The SEC fined a broker-dealer $1.25 Million for failing to respect required information barriers, thereby allowing the sharing of material nonpublic share buyback information with customers. The SEC alleges that the trading desk that executed issuer share repurchase trades shared order data with another desk that disclosed the information to customers. The head traders of the two desks shared trading intelligence including access to the order management system. The SEC maintains that the information was material to an investment decision because third party customers could use the trade orders as indications of the financial health of the underlying issuer.
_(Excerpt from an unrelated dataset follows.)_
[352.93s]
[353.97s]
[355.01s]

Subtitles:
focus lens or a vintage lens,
The SEC charges the firm with violating its own policies on information barriers.
OUR TAKE: It appears that the firm failed to implement a monitoring system to ensure that the trading desks observed information barriers. How firms ensure the protection of material nonpublic information should be part of the annual testing program.
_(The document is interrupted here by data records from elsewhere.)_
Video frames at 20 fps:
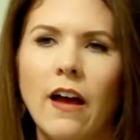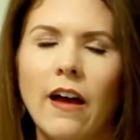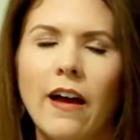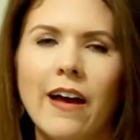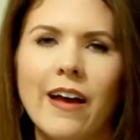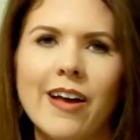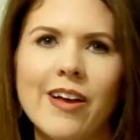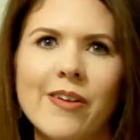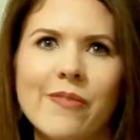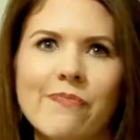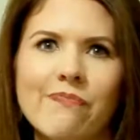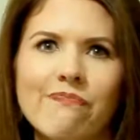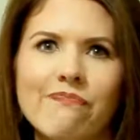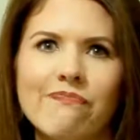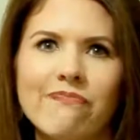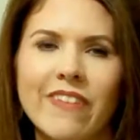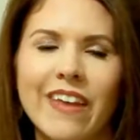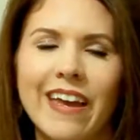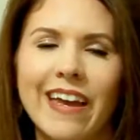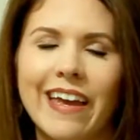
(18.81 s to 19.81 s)

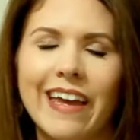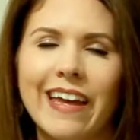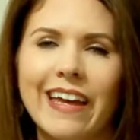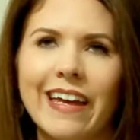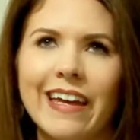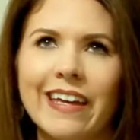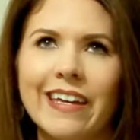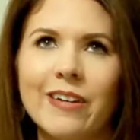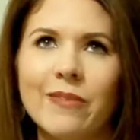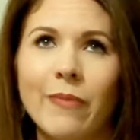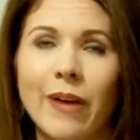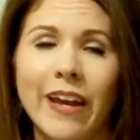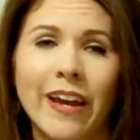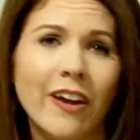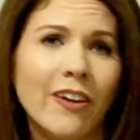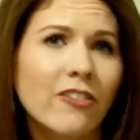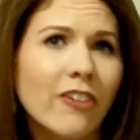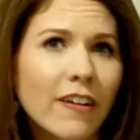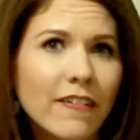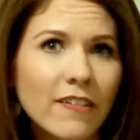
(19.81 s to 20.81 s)
And my
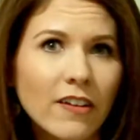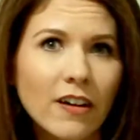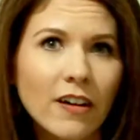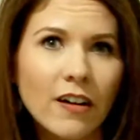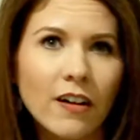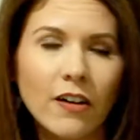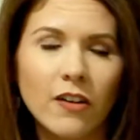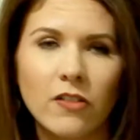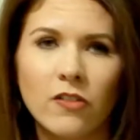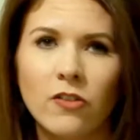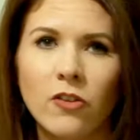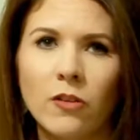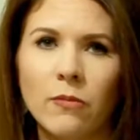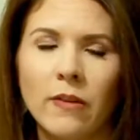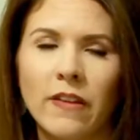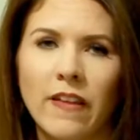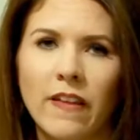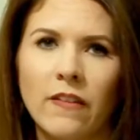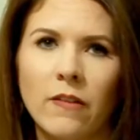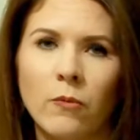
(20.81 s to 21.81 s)
hairdresser told
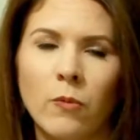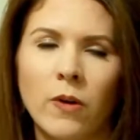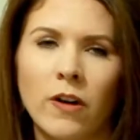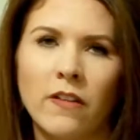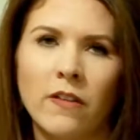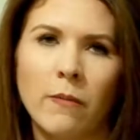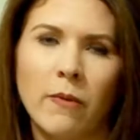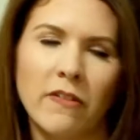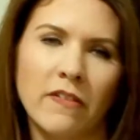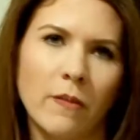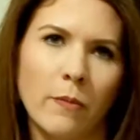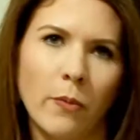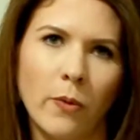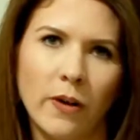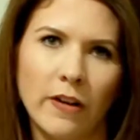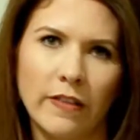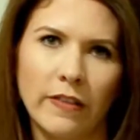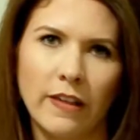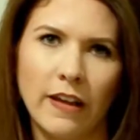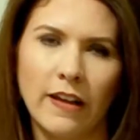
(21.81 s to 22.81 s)
me that one of the most
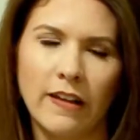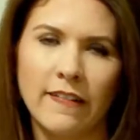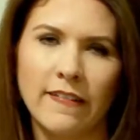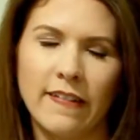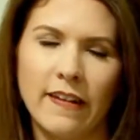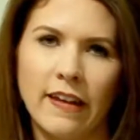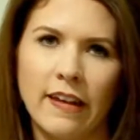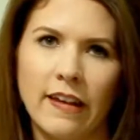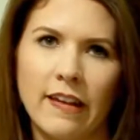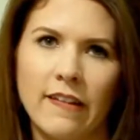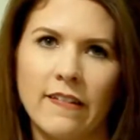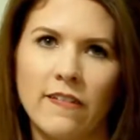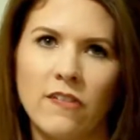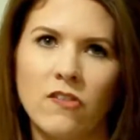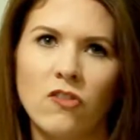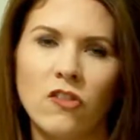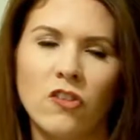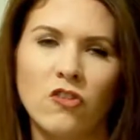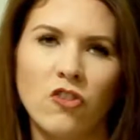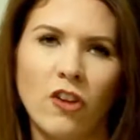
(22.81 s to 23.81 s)
important things is
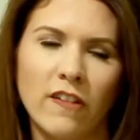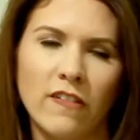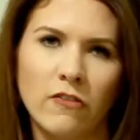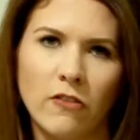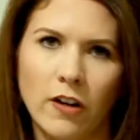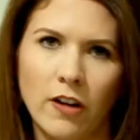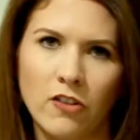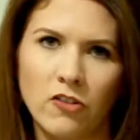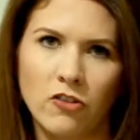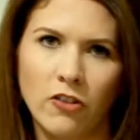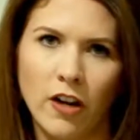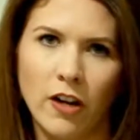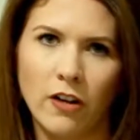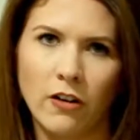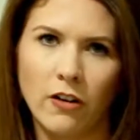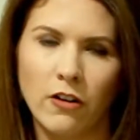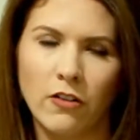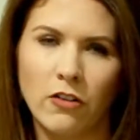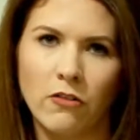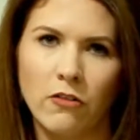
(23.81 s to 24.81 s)
to just run a
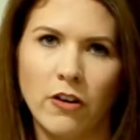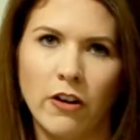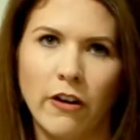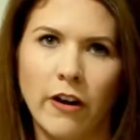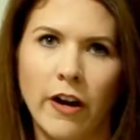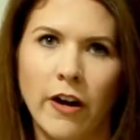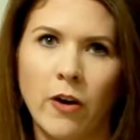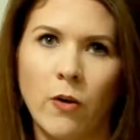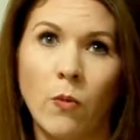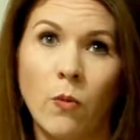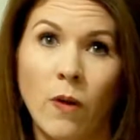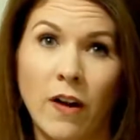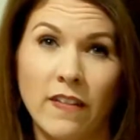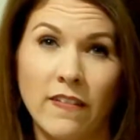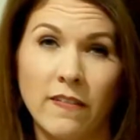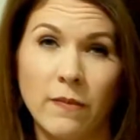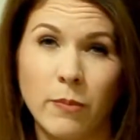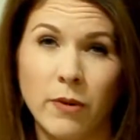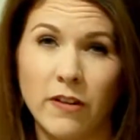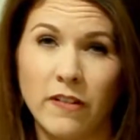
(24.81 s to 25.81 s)
straightener through your hair
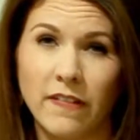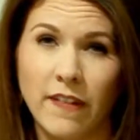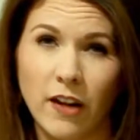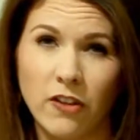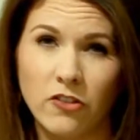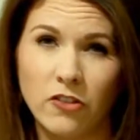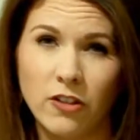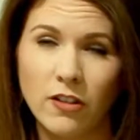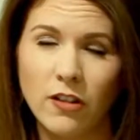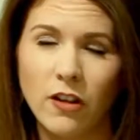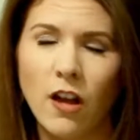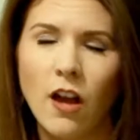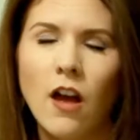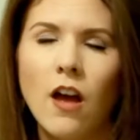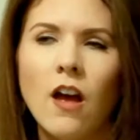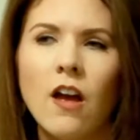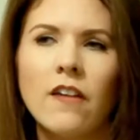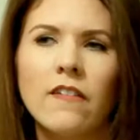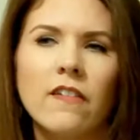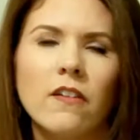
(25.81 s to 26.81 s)
once per section,
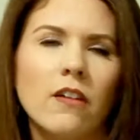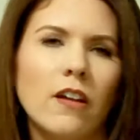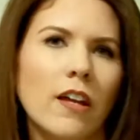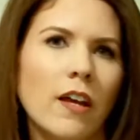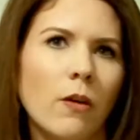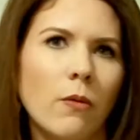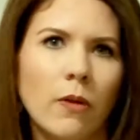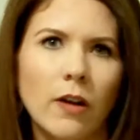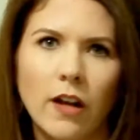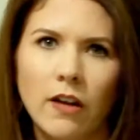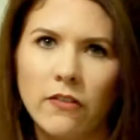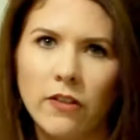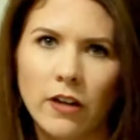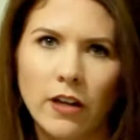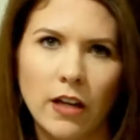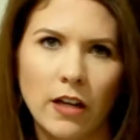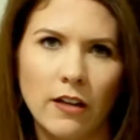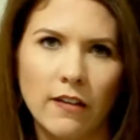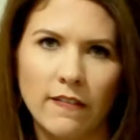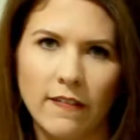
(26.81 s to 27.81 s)
so to get whatever
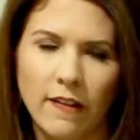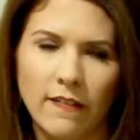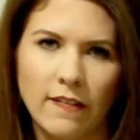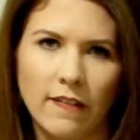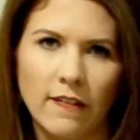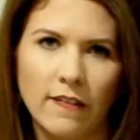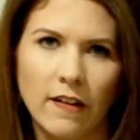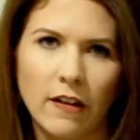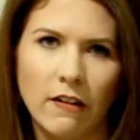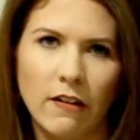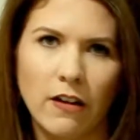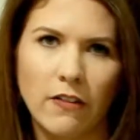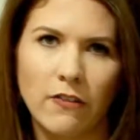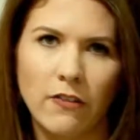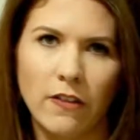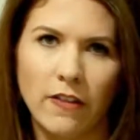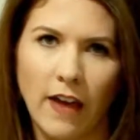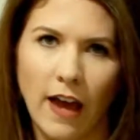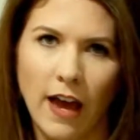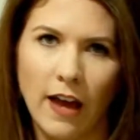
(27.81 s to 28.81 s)
heat is necessary
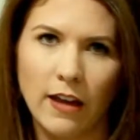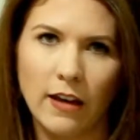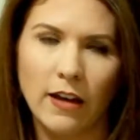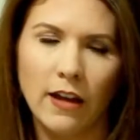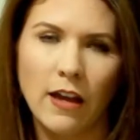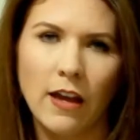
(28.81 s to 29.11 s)
for that.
A broker-dealer and its principal were censured and fined for failing to observe information barriers intended to safeguard material nonpublic information contained in research reports. According to the SEC, notwithstanding the BD’s written supervisory procedures, (i) the principal and other employees engaged in active personal trading without pre-approval, (ii) the firm failed to observe information barriers between research and sales, (iii) employees disseminated material information such as price targets to existing and prospective customers, and (iv) the firm failed to prevent trading ahead of research reports or decisions to commence coverage. FINRA had previously cited the firm about similar issues. The SEC alleges violations of Section 15(g) of the Exchange Act, which requires broker-dealers to establish and enforce policies and procedures to prevent the misuse of material nonpublic information.
OUR TAKE: The SEC will bring an enforcement action based on issues raised by other regulators (e.g. FINRA) but not adequately remediated. The regulators will throw the book at recidivists. (see e.g. In re Morgan Stanley).